The heart of the book lies in Chapter Four, "Anatomy of an Experiential Marketing Campaign," where the authors describe the 11 "Experiential Pillars" underpinning the channel.


"As with a great recipe in which the ingredients are blended together to create a unique flavor, these pillars work together to optimize engagement and will allow you to achieve the brand-building, value-creating, clutter-braking power of experiential marketing," they write.

They base the chapter not on hard knocks or gut feelings, but an analysis of the 1,000+ winners of the Ex Awards, the annual awards competition for live events they've produced since 2002. And the events they consider take not one form, but many, from PR stunts, in-store events and road shows, to trade shows, user conferences and sales meetings.
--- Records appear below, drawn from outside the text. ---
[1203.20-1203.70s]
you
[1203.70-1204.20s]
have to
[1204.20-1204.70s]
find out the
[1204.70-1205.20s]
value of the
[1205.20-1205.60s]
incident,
Reading Experiential Marketing tempted me to update my recent post, "My 5 All-Time Favorite Books on Marketing," because the book has the same quality as the "mind-blowing game-changers" I listed there.
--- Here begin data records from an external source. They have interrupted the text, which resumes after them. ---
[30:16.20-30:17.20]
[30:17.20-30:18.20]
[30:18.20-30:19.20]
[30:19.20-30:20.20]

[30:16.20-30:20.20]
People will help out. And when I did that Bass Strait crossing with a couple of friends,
No matter how much you've dabbled in event production, the authors give you a palpable sense while you're reading the book that you're on a path of discovery; that you're like one of those "Pioneers of Television" who's in at the inception of a powerful new medium with a yet-understood capacity to build large audiences and fundamentally reshape worldviews.


Buy it. Read it.


You've come a long way baby! by JustAnotherJester

Monday, November 21, 2016

Is Your Content Fat and Soggy?


Is your content fat and soggy?

A story memo can cure it.

Professional writers use story memos to pitch ideas to editors and producers.

The brief memos answer five questions:
  • Why does the story matter?
  • What's the point?
  • Why is the story being told?
  • What does the story say about the world?
  • What's the story about in a single word?
With answers to these questions, a theme emerges. That focuses the story, makes telling it easier, and serves readers a tasty treat.

Fat and soggy's fine, if you want to appear "content rich" to boobs, bosses and bots.

But crisp and thin converts customers.